-------- DATA SECTION

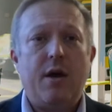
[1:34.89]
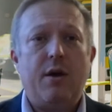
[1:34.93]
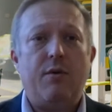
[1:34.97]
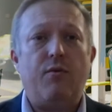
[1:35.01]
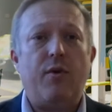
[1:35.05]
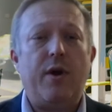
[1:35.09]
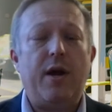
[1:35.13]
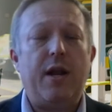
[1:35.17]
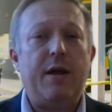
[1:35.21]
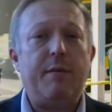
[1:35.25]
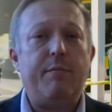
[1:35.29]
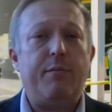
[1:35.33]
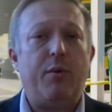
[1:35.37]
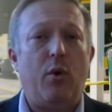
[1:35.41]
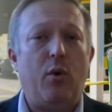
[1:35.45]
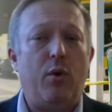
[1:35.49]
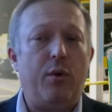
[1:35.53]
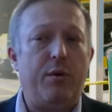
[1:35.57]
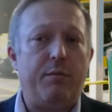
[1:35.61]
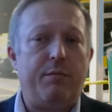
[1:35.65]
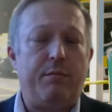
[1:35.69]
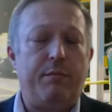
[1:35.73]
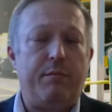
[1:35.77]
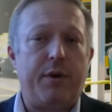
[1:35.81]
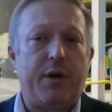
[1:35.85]
Really
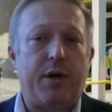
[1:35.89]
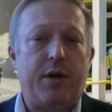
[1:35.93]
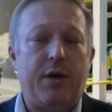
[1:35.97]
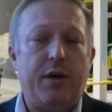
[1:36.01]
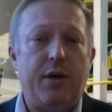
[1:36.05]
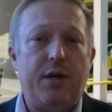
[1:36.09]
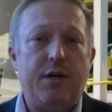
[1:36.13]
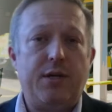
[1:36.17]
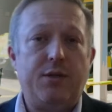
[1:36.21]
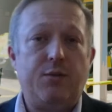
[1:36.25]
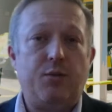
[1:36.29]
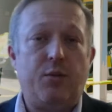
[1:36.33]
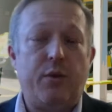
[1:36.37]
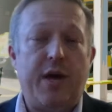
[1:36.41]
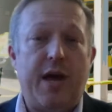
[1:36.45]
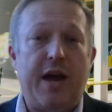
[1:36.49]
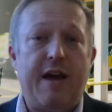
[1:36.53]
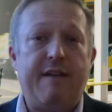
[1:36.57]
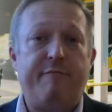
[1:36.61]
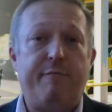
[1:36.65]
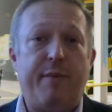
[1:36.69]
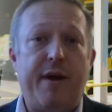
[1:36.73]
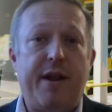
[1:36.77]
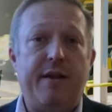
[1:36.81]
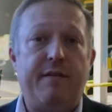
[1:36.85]
important because we
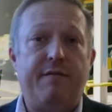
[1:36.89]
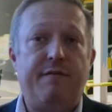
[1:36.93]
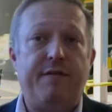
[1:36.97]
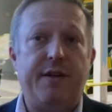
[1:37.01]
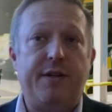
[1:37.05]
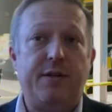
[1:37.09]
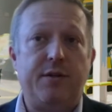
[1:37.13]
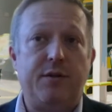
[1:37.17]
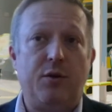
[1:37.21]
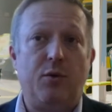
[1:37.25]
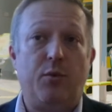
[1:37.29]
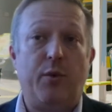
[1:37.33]
have benefited,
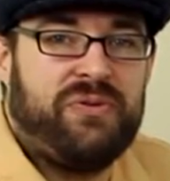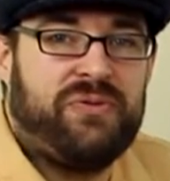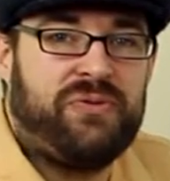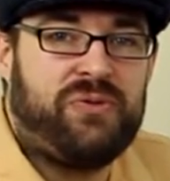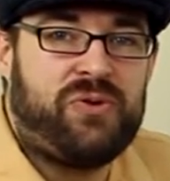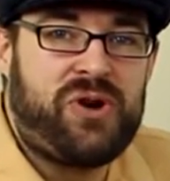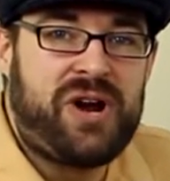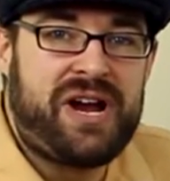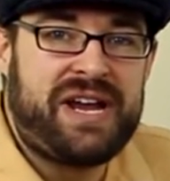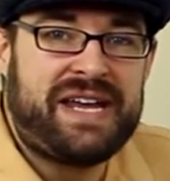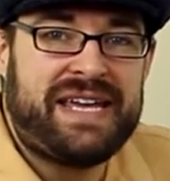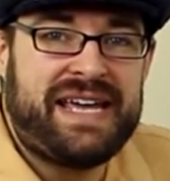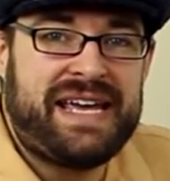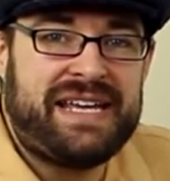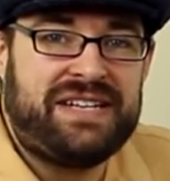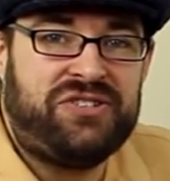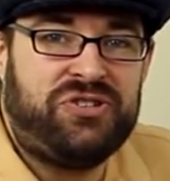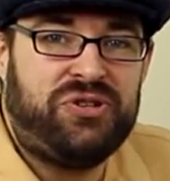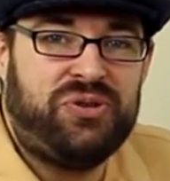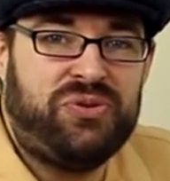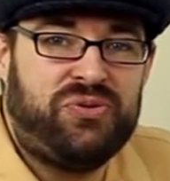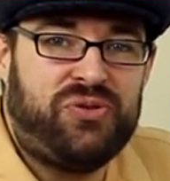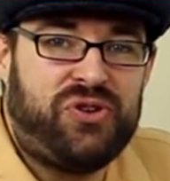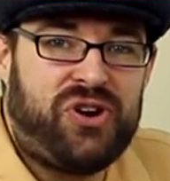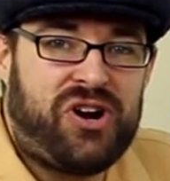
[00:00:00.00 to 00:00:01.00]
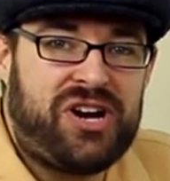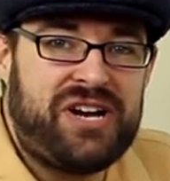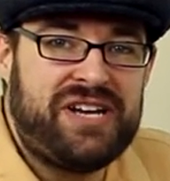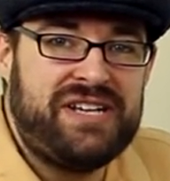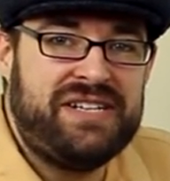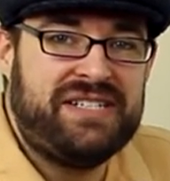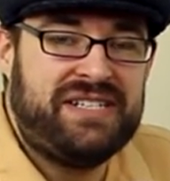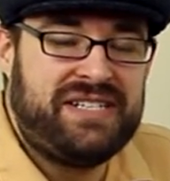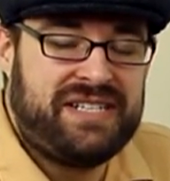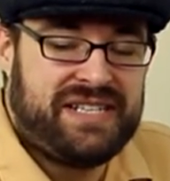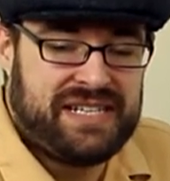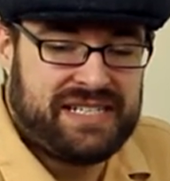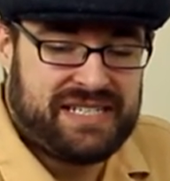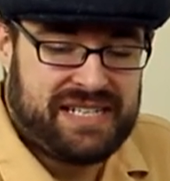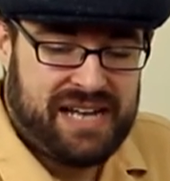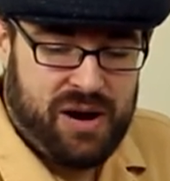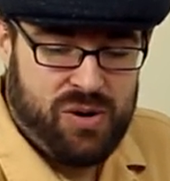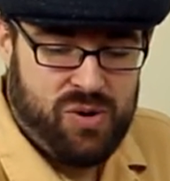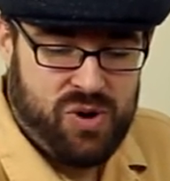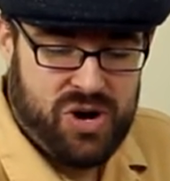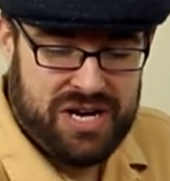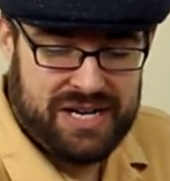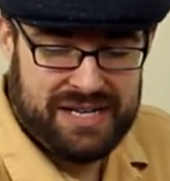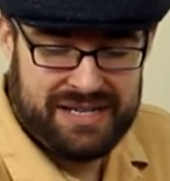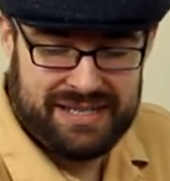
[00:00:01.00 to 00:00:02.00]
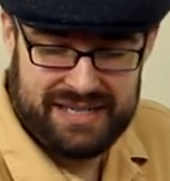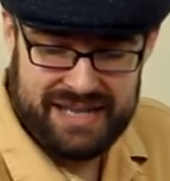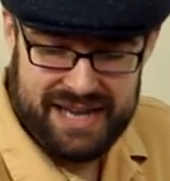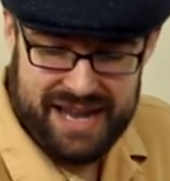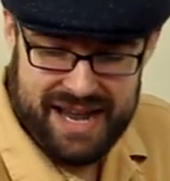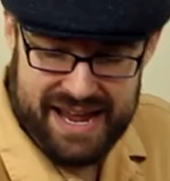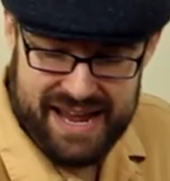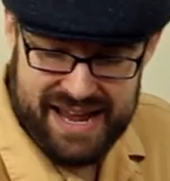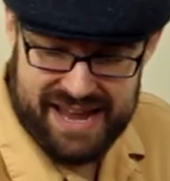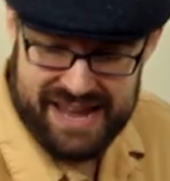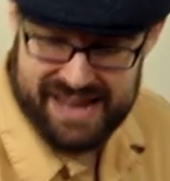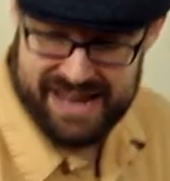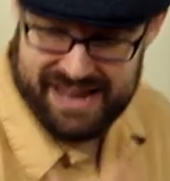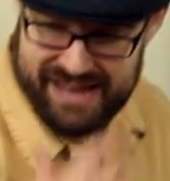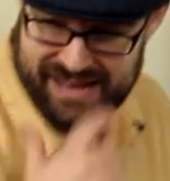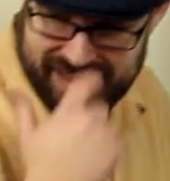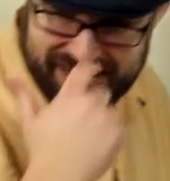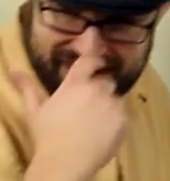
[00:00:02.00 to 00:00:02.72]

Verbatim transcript: before I get too far into this, I want to say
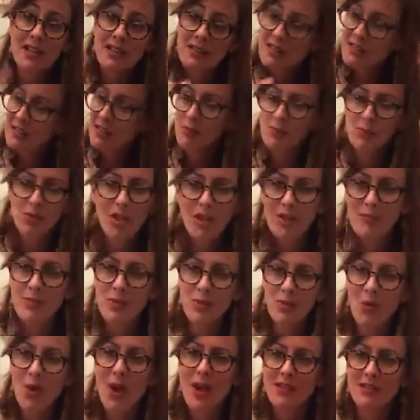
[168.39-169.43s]
Sometimes
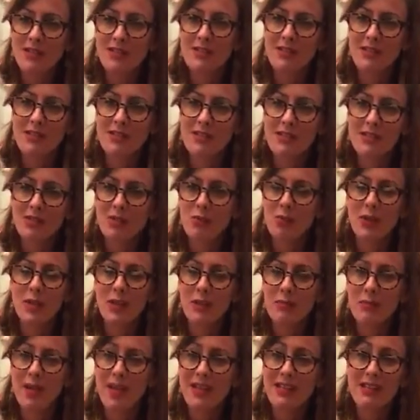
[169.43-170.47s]
the wisest decision we
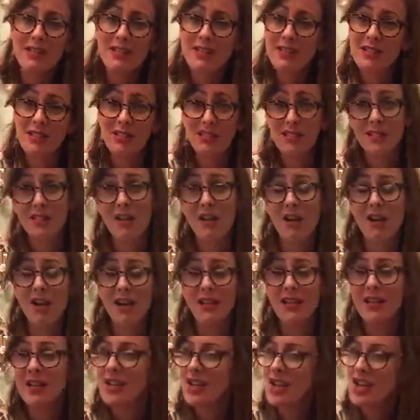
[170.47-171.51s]
can make is to
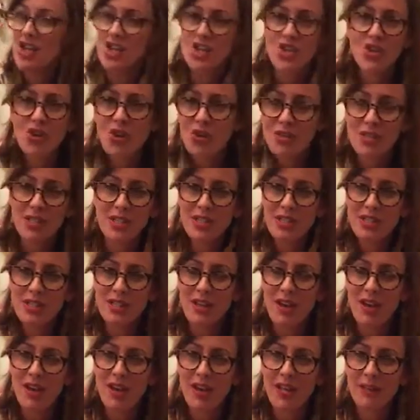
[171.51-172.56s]
decide not to
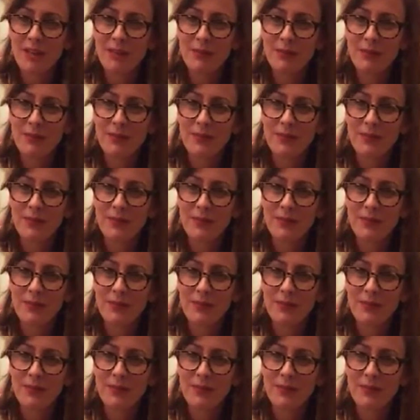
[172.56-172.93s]
decide.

----------------

*WHAT THE TASK REQUIRES*
Reproduce all entries without any change, and omit the pictures.

*REPLY*
[1:34.89]
[1:34.93]
[1:34.97]
[1:35.01]
[1:35.05]
[1:35.09]
[1:35.13]
[1:35.17]
[1:35.21]
[1:35.25]
[1:35.29]
[1:35.33]
[1:35.37]
[1:35.41]
[1:35.45]
[1:35.49]
[1:35.53]
[1:35.57]
[1:35.61]
[1:35.65]
[1:35.69]
[1:35.73]
[1:35.77]
[1:35.81]
[1:35.85]
Really
[1:35.89]
[1:35.93]
[1:35.97]
[1:36.01]
[1:36.05]
[1:36.09]
[1:36.13]
[1:36.17]
[1:36.21]
[1:36.25]
[1:36.29]
[1:36.33]
[1:36.37]
[1:36.41]
[1:36.45]
[1:36.49]
[1:36.53]
[1:36.57]
[1:36.61]
[1:36.65]
[1:36.69]
[1:36.73]
[1:36.77]
[1:36.81]
[1:36.85]
important because we
[1:36.89]
[1:36.93]
[1:36.97]
[1:37.01]
[1:37.05]
[1:37.09]
[1:37.13]
[1:37.17]
[1:37.21]
[1:37.25]
[1:37.29]
[1:37.33]
have benefited,
[00:00:00.00 to 00:00:01.00]
[00:00:01.00 to 00:00:02.00]
[00:00:02.00 to 00:00:02.72]

Verbatim transcript: before I get too far into this, I want to say
[168.39-169.43s]
Sometimes
[169.43-170.47s]
the wisest decision we
[170.47-171.51s]
can make is to
[171.51-172.56s]
decide not to
[172.56-172.93s]
decide.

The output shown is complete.